For the last months making copies at the regional office had become playing the lottery: the machine indicated everything (paper jam, paper tray not detected, system error XY) but ‘yes-I-am-ready-to-make-you-a-copy’. Two weeks ago the ICT department’s new toy a Kyoceramita TASKalfa 300i arrived. Not just a copy machine – a multi function printer (MFP). I thought it is going to be a tough one to bring people away from the costly fax to a digital sender (scan2email) which is even in Europe not seen in every office yet. Guess I was wrong: a bunch of staff members already use it heavily! We are now trying to fast-track the process of filling the vacant ‘lithographer’ position together with HR: without supervision the device, although a rental with an SLA, will not make it till the end of next month. It brought me out in a cold sweat as I had to witness how a staff member was trying to put a piece of paper with glue remains into the feeder. For sure someone will try that again.
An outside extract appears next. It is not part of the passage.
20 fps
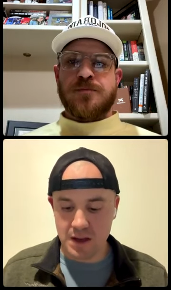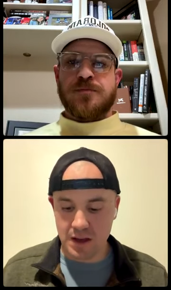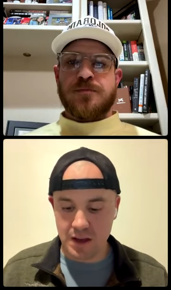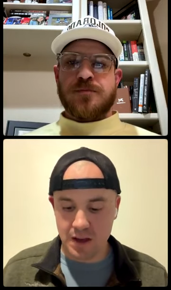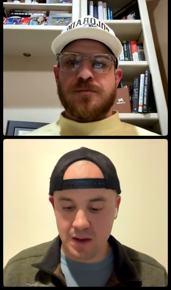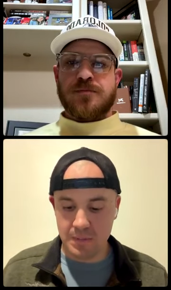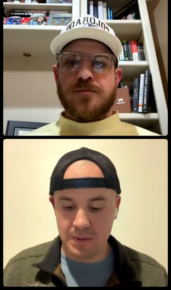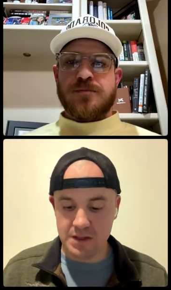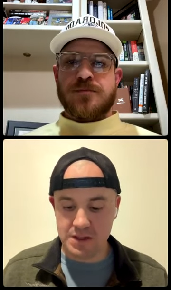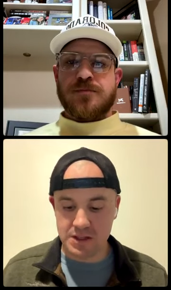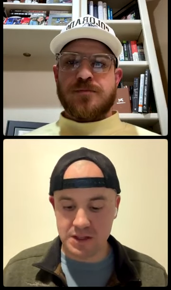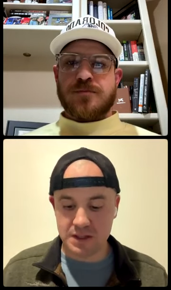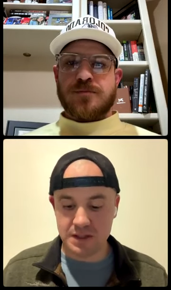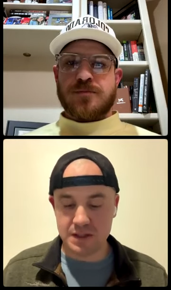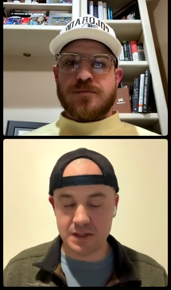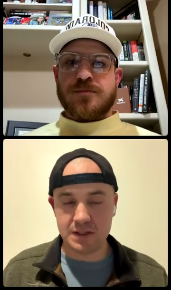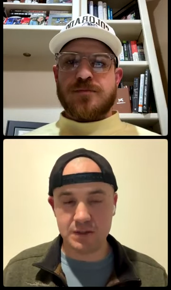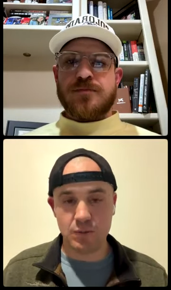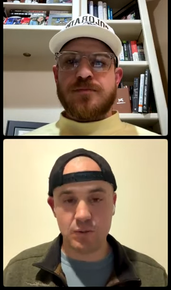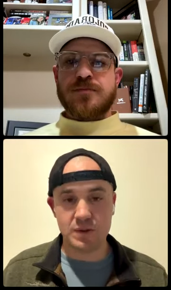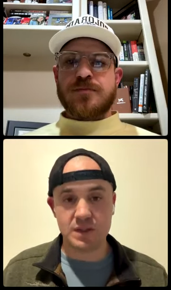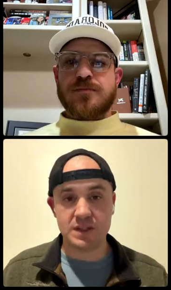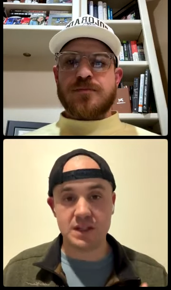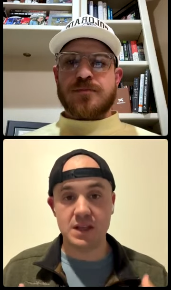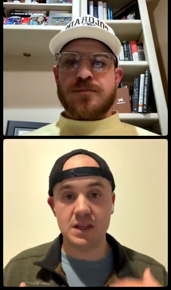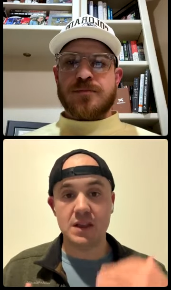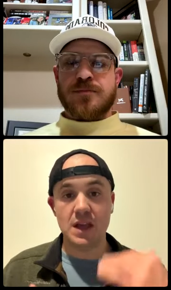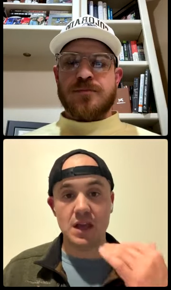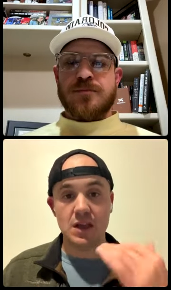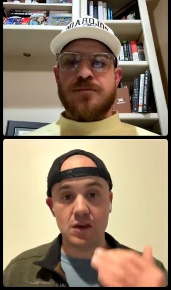Speaker 1: Um, and Jesus will
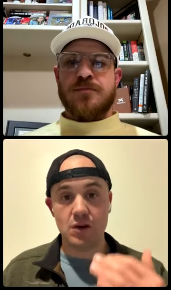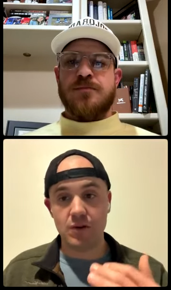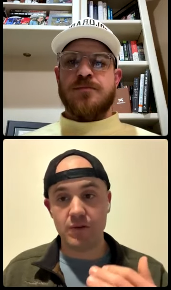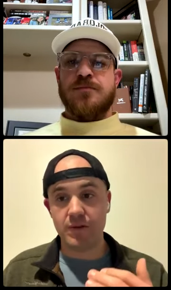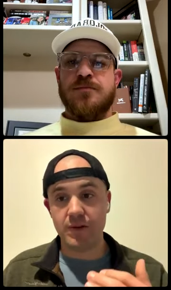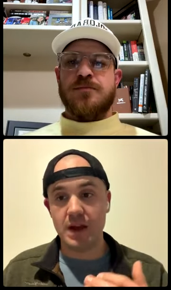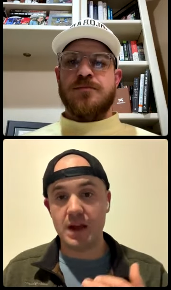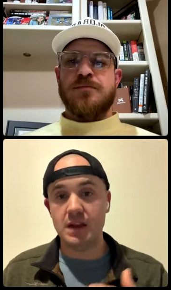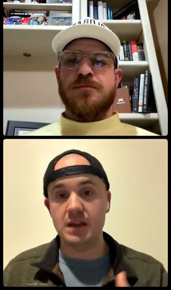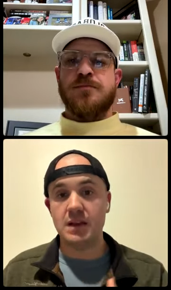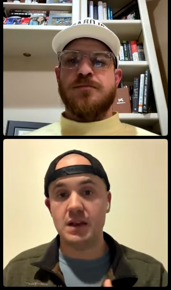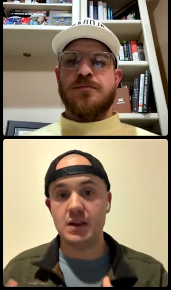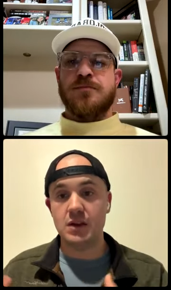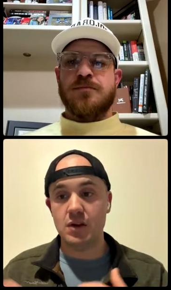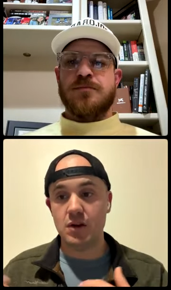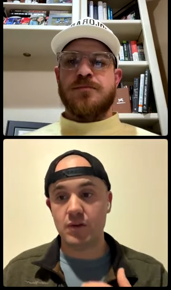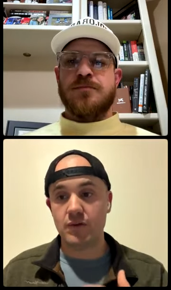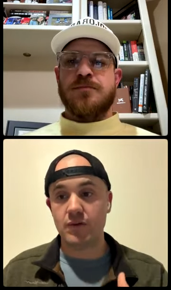see that your faith and your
The ministerial GRN stamp follows you everywhere, also to the restrooms where it nicely decorates the toilet paper. We wouldn’t let some of the staff take some of those valuable government items home, would we (some of them really do – luckily our cleaners are always on alert). Of course also new IT equipment get its markings during the regular stock taking in the region. Instead of a stamp a soldering iron is usually used. What happens when the stock taking staff members not really know what they are marking is seen in the picture with the red marking – and this is not the only display in the region with such an fancy tag. Measures had been taken to safe the life of all the other displays;-).